*** Opening of DATASET ENTRIES ***
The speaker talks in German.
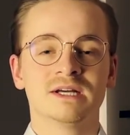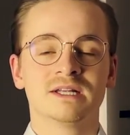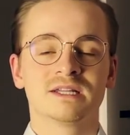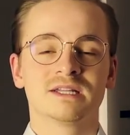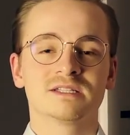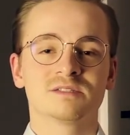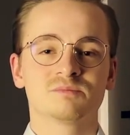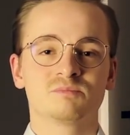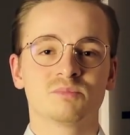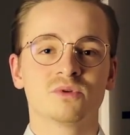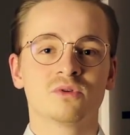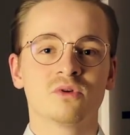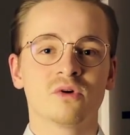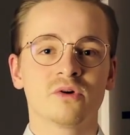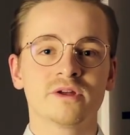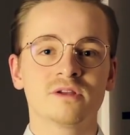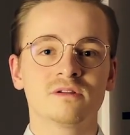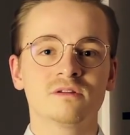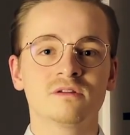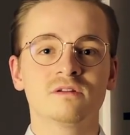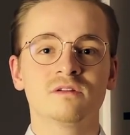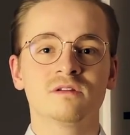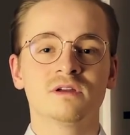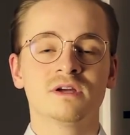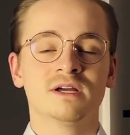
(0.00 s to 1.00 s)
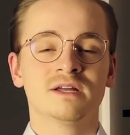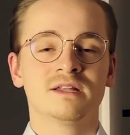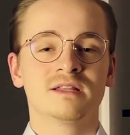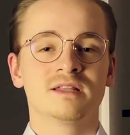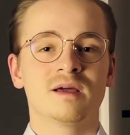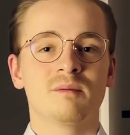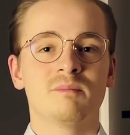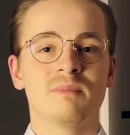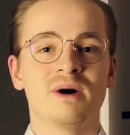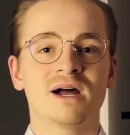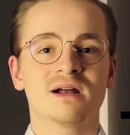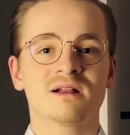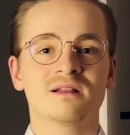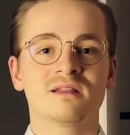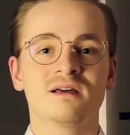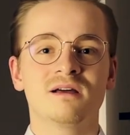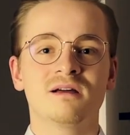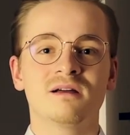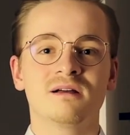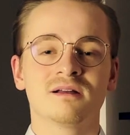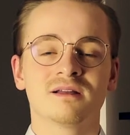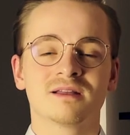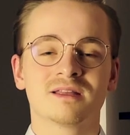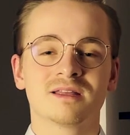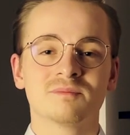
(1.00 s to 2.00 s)
Das bedeutet, der
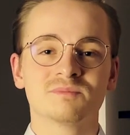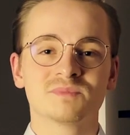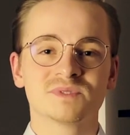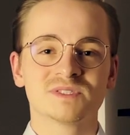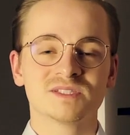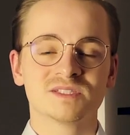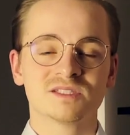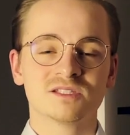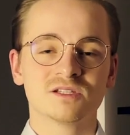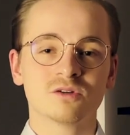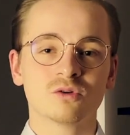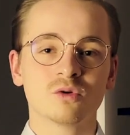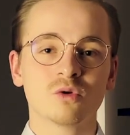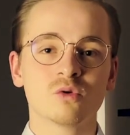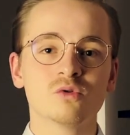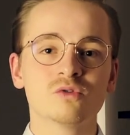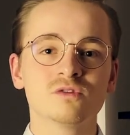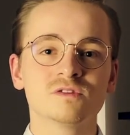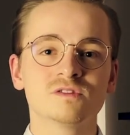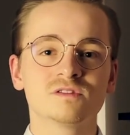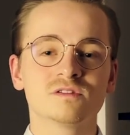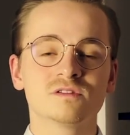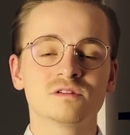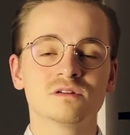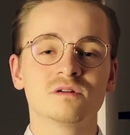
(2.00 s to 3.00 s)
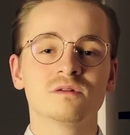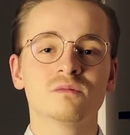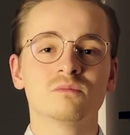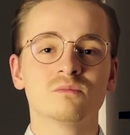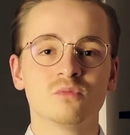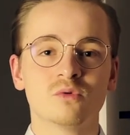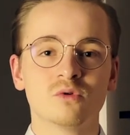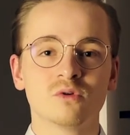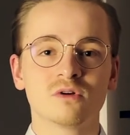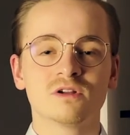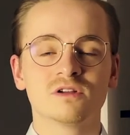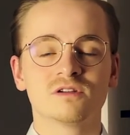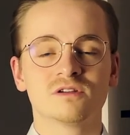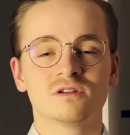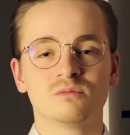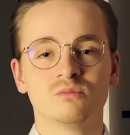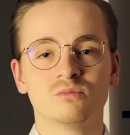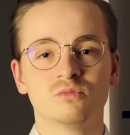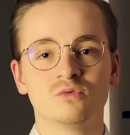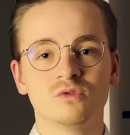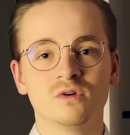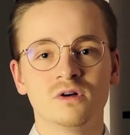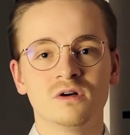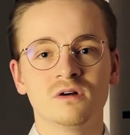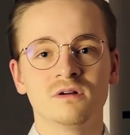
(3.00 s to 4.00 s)
Makler gibt sich die größte mögliche
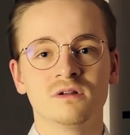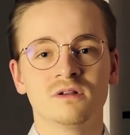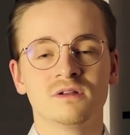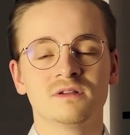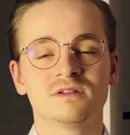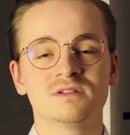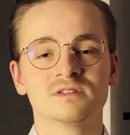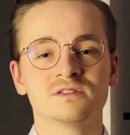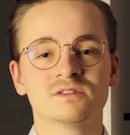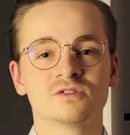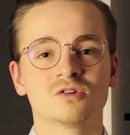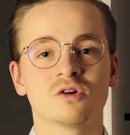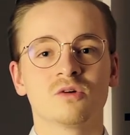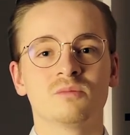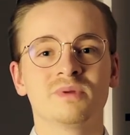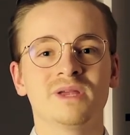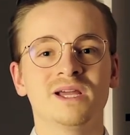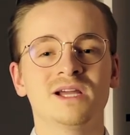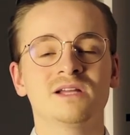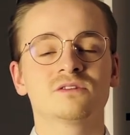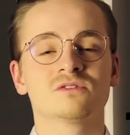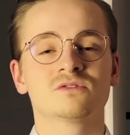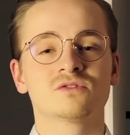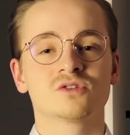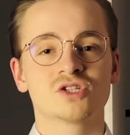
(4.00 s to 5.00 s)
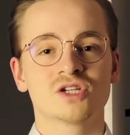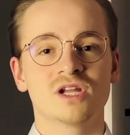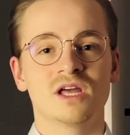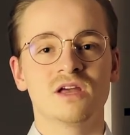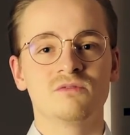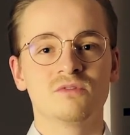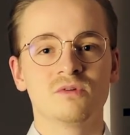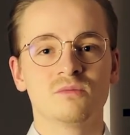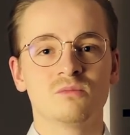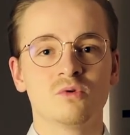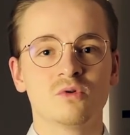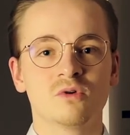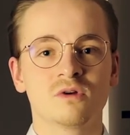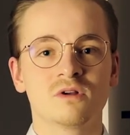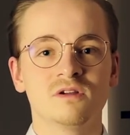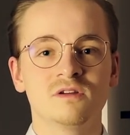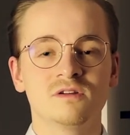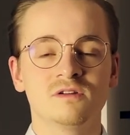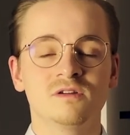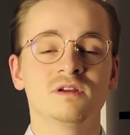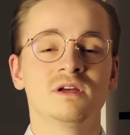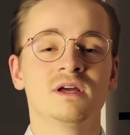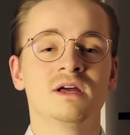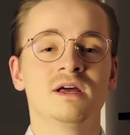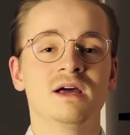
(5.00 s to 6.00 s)
Mühe, dieses Objekt so schnell wie
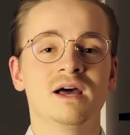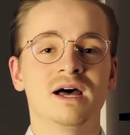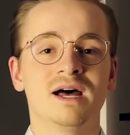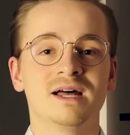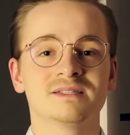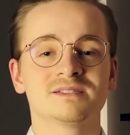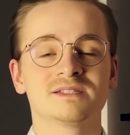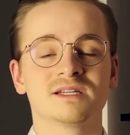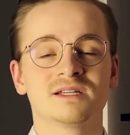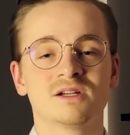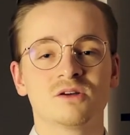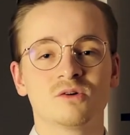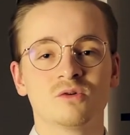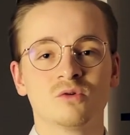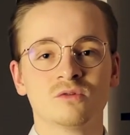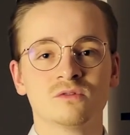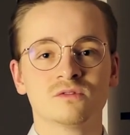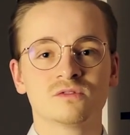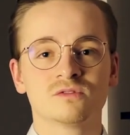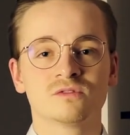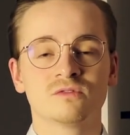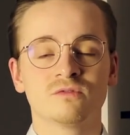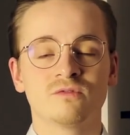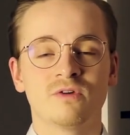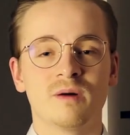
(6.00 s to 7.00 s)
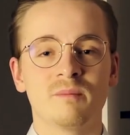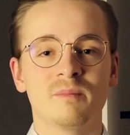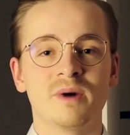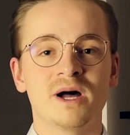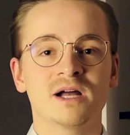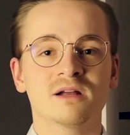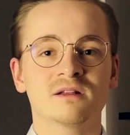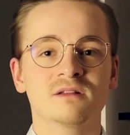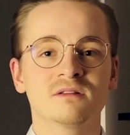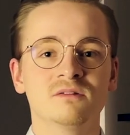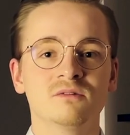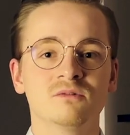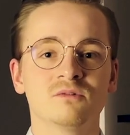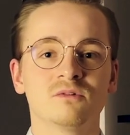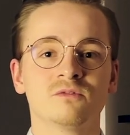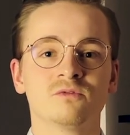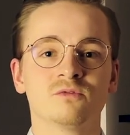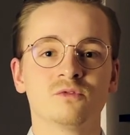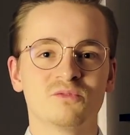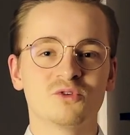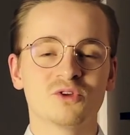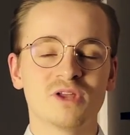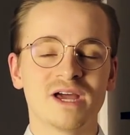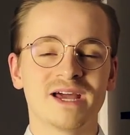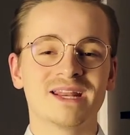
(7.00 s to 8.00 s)
möglich an seine Kunden zu vermarkten
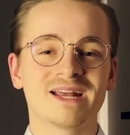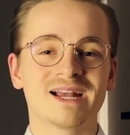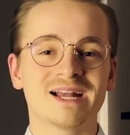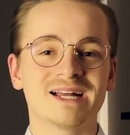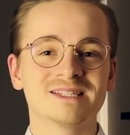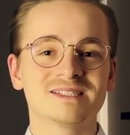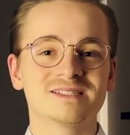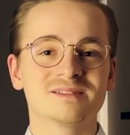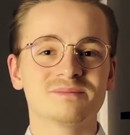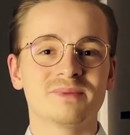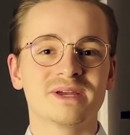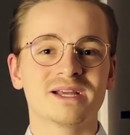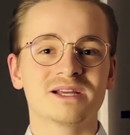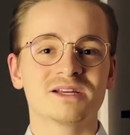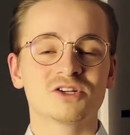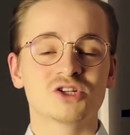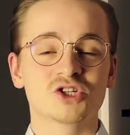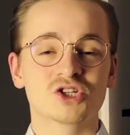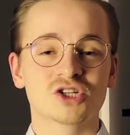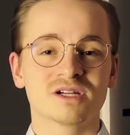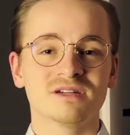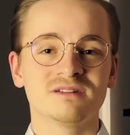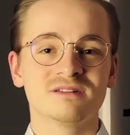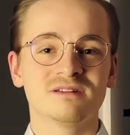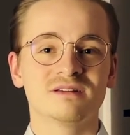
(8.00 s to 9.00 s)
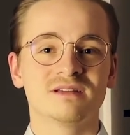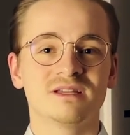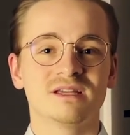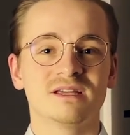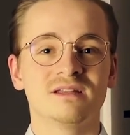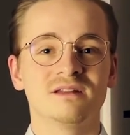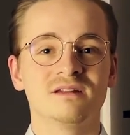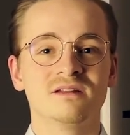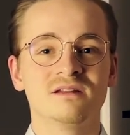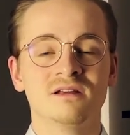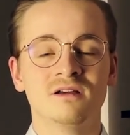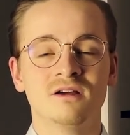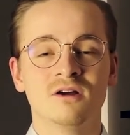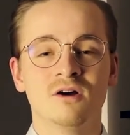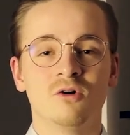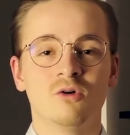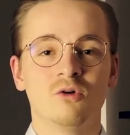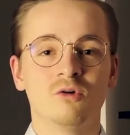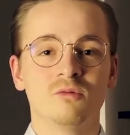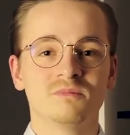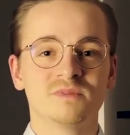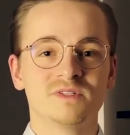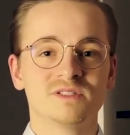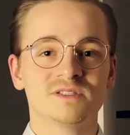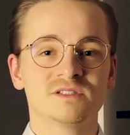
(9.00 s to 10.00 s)
und wird eine ganze Menge Schritte gehen,
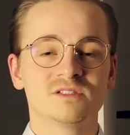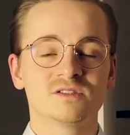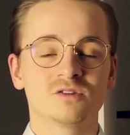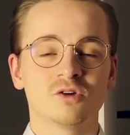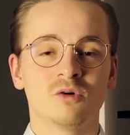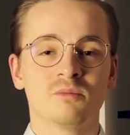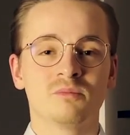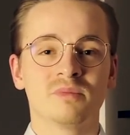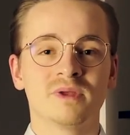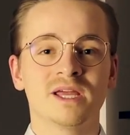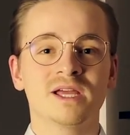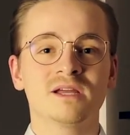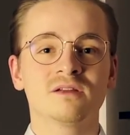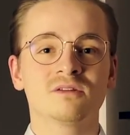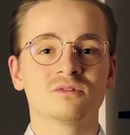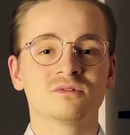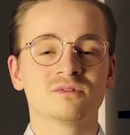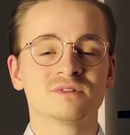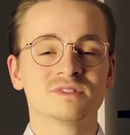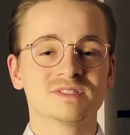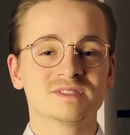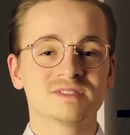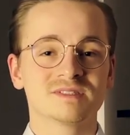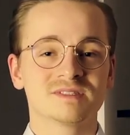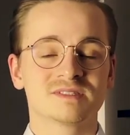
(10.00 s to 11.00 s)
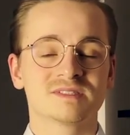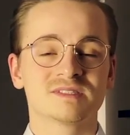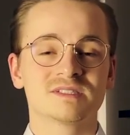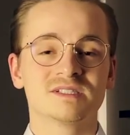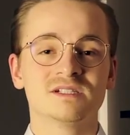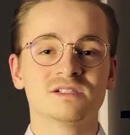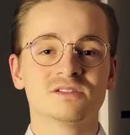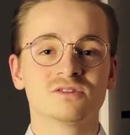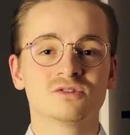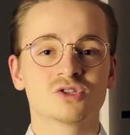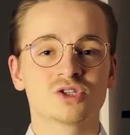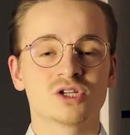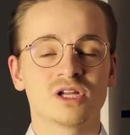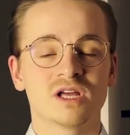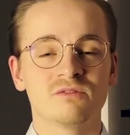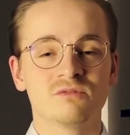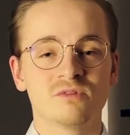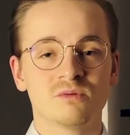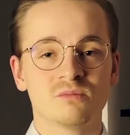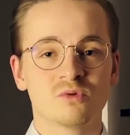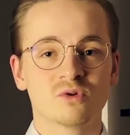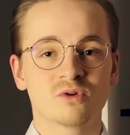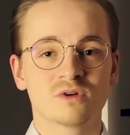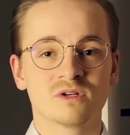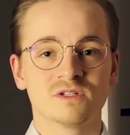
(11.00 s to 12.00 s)
um dieses Objekt und dieses Ziel so schnell
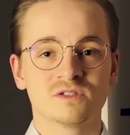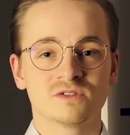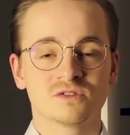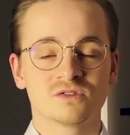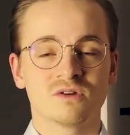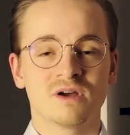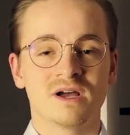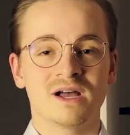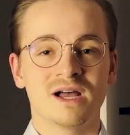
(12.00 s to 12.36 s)
wie möglich zu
*** Close of DATASET ENTRIES ***
PROMPT:
The answer must restate each entry word for word and contain no images.

EXERCISE SOLUTION:
The speaker talks in German.
(0.00 s to 1.00 s)
(1.00 s to 2.00 s)
Das bedeutet, der
(2.00 s to 3.00 s)
(3.00 s to 4.00 s)
Makler gibt sich die größte mögliche
(4.00 s to 5.00 s)
(5.00 s to 6.00 s)
Mühe, dieses Objekt so schnell wie
(6.00 s to 7.00 s)
(7.00 s to 8.00 s)
möglich an seine Kunden zu vermarkten
(8.00 s to 9.00 s)
(9.00 s to 10.00 s)
und wird eine ganze Menge Schritte gehen,
(10.00 s to 11.00 s)
(11.00 s to 12.00 s)
um dieses Objekt und dieses Ziel so schnell
(12.00 s to 12.36 s)
wie möglich zu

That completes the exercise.